▸ **Requirement**:
Copy out exactly the lines from the one containing "[355.95-356.95s]" through the end of the records, and no pictures.

------------------------

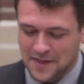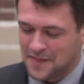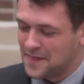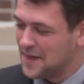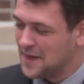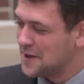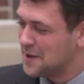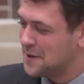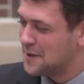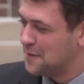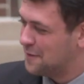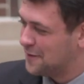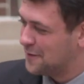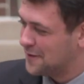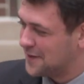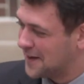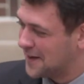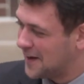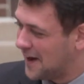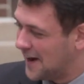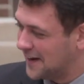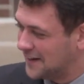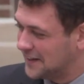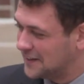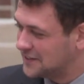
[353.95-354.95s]
Thank you for the
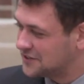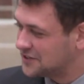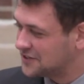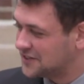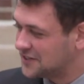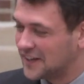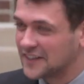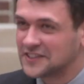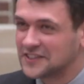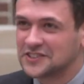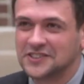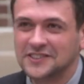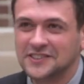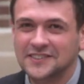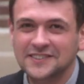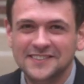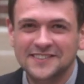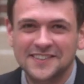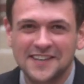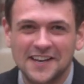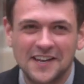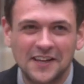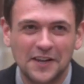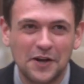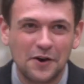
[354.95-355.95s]
kind introduction.
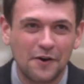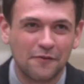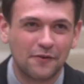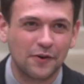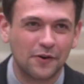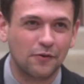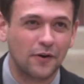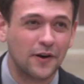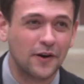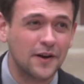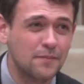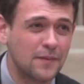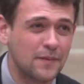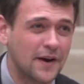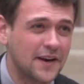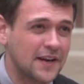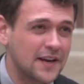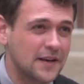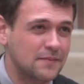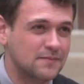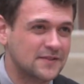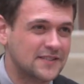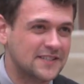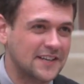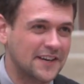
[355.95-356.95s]
Hello, everyone. My
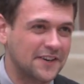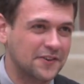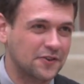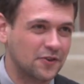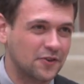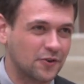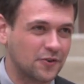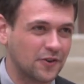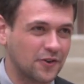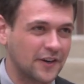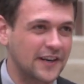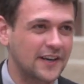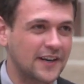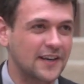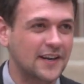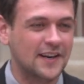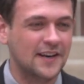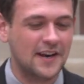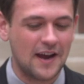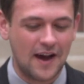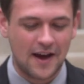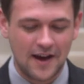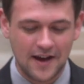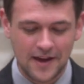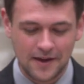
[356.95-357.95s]
name is Daniel Greene,
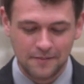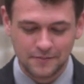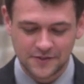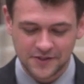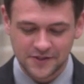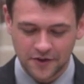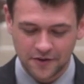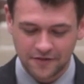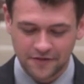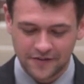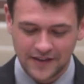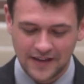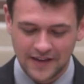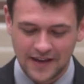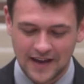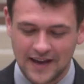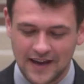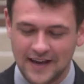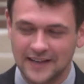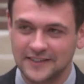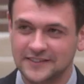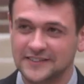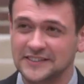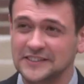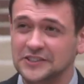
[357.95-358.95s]
and I am serving
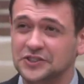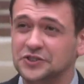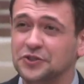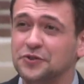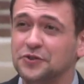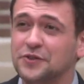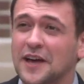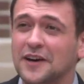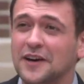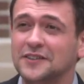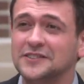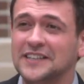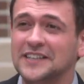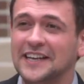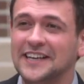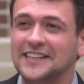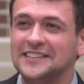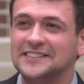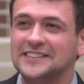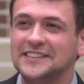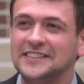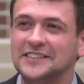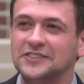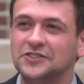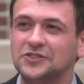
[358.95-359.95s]
as the
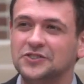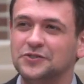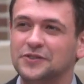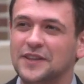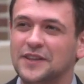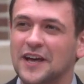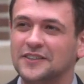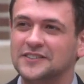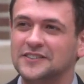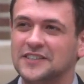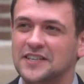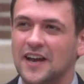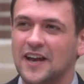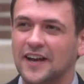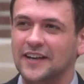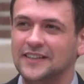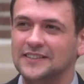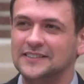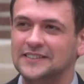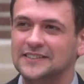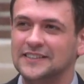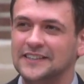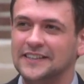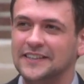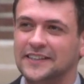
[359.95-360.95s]

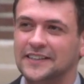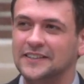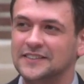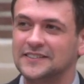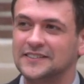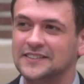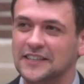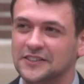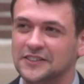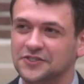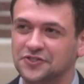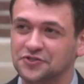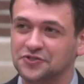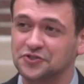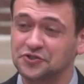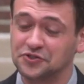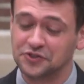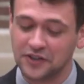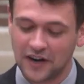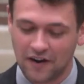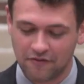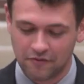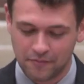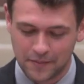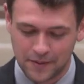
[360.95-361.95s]
2018-2019 Central Student
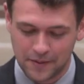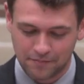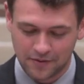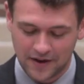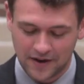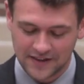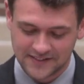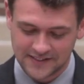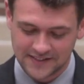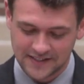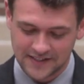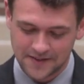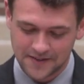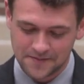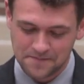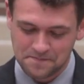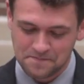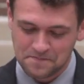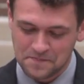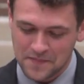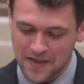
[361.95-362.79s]
Government President.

------------------------

▸ **Result below**:
[355.95-356.95s]
Hello, everyone. My
[356.95-357.95s]
name is Daniel Greene,
[357.95-358.95s]
and I am serving
[358.95-359.95s]
as the
[359.95-360.95s]

[360.95-361.95s]
2018-2019 Central Student
[361.95-362.79s]
Government President.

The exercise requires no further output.